Species of bacterium

Gloeomargarita lithophora, a cyanobacterium, is the first described member of the closest known present day relative lineage of all chloroplasts (except for the independently evolved in the amoeboid Paulinella chromatophora). The ancient relative of Gloeomargaritas was engulfed by a eukaryotic host in an endosymbiotic event around 1900-1400 million years ago. The origin of plastids by endosymbiosis signifies the beginning of photosynthesis in eukaryotes, and as such their evolutionary relationship to Gloeomargarita lithophora, as the sister group, is of high importance to the evolutionary history of endosymbiotic organelles and photosynthesis.

== Description ==
Gloeomargarita lithophora was first identified in 2007 from microbialite samples taken from alkaline Lake Alchichica (Mexico). These samples were maintained in a lab aquarium and G. lithophora was isolated from biofilm that occurred within the aquarium. G. lithophora are gram-negative, unicellular rods with oxygenic photoautotrophic metabolism and gliding motility.
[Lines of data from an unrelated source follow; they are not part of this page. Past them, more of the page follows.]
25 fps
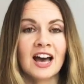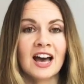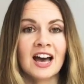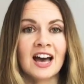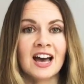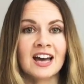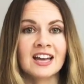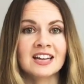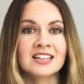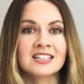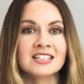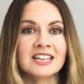
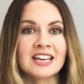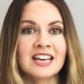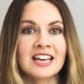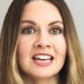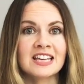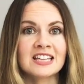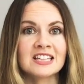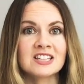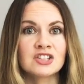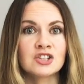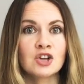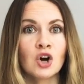and
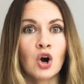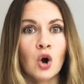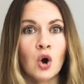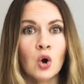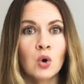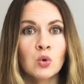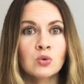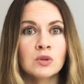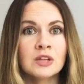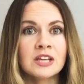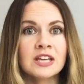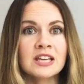it not
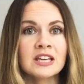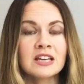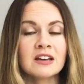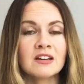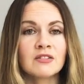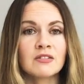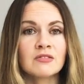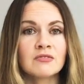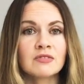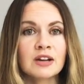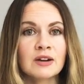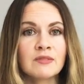
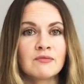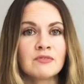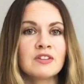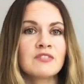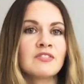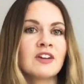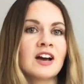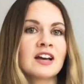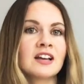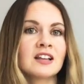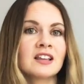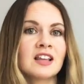only can
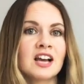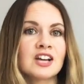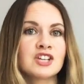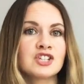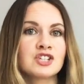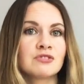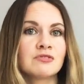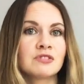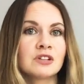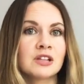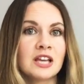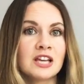
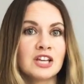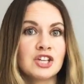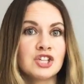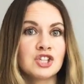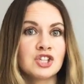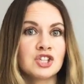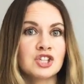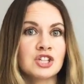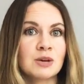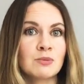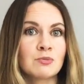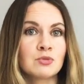revitalise your
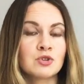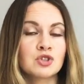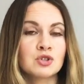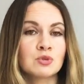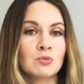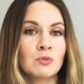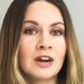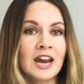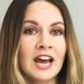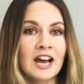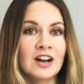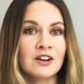relationship with someone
They contain chlorophyll a and phycocyanin and photosynthetic thylakoids located peripherally. Cells are 1.1 μm wide and 3.9 μm long on average. Growth occurred in both liquid and solid BG-11 growth media, as well as in alkaline water. Optimal growth temperature is 25 °C and optimal growth pH is 8–8.5.

== Bioremediation ==
Some evidence suggests that Gloeomargarita lithophora could serve as a biological buffer to treat water contaminated with strontium, barium, or radioactive pollutants such as radium. This could be a useful application of bioremediation.